His body language cowered ever so slightly.
I paused for a few seconds thinking about how to go about this. I decided to be calm and logical about it.
Me: “Ok. I have to apologize for doing this but while you were upstairs I looked through your phone. I did it because I haven’t had a good feeling about you and Megan for the last month. So I’m going to ask you again. Have you done anything inappropriate with her since we’ve been together?.”
He looked at the ground. I felt like a mom scolding her kid and I won’t lie, a sick part of me found great pleasure in catching him.
He didn’t say anything for a long time. I watched him as he stared at the floor. 5 minutes of complete silence went by. Then he said, “I don’t know what to say. I feel really stupid right now.”
BOOYAH. Yeah you do.
Long story short, he moved his things out.
I had already been doing a lot of personal growth before I met him, so I went into the mindset that it’s not personal and had nothing to do with me. “Forgive and it will be easier for you,” I told myself.
What I failed to do, however, was let myself feel what I wanted to feel. All my friends wondered why I wasn’t mad and how I could be civil with him when our paths crossed. Then it hit me no kidding, almost a year later.
I was PISSED.
What kind of person has such lack of integrity and is such a coward that he can’t tell the truth to someone’s face?
At the time there was a silly App that was popular. It allowed you to anonymously “rate” ex boyfriends. Completely ridiculous (and hilarious). The App was connected to Facebook. I got on it and said to my friends, “He’s not showing up on my phone.” My friend pulled hers up. “I can see him on mine.
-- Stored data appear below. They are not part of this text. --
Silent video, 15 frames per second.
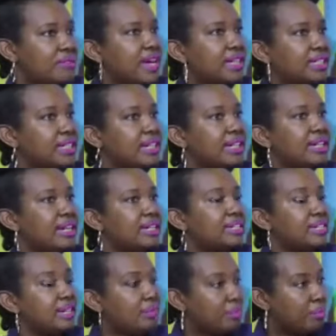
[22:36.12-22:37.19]
the fact that
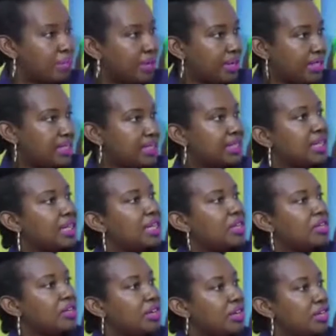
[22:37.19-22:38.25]
at some point,
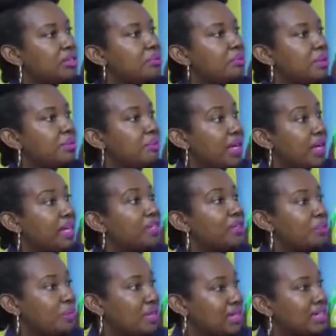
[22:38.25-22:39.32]
you're going to be
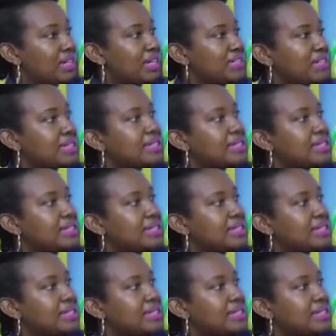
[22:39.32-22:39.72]
paying to maintain.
He must have blocked you.”
I told her to give me her phone. I saw he had some other questionable reviews from other women.
There went my rampage. I honestly can’t remember exactly what I wrote, but hitting that “post” button was more satisfying than popping a gigantic blackhead.
By the way, I am extremely fair when I write reviews and letters of recommendations. I only tell the truth.
I wrote it like I was rating an employee. Lol.
Was that the best thing I could have done? Probably not. But I also don’t regret it. As far as I’m aware the App isn’t around anymore. You live and you learn, and karma takes care of itself.
I am thankful for the experience.
Being cheated on had nothing personal to do with me or with him. It helped open a big wound for me. The emotions surrounding betrayal were dormant in me long before I met him and needed to come out eventually. This experience cracked me open and sparked a healing process so that I could show up how I needed to for my future partner. I’m a much more confident and better person because of it. And, I learned to create the relationship of my dreams!
What I also learned: Self love, feel what you need to feel, and trust your goddamn gut.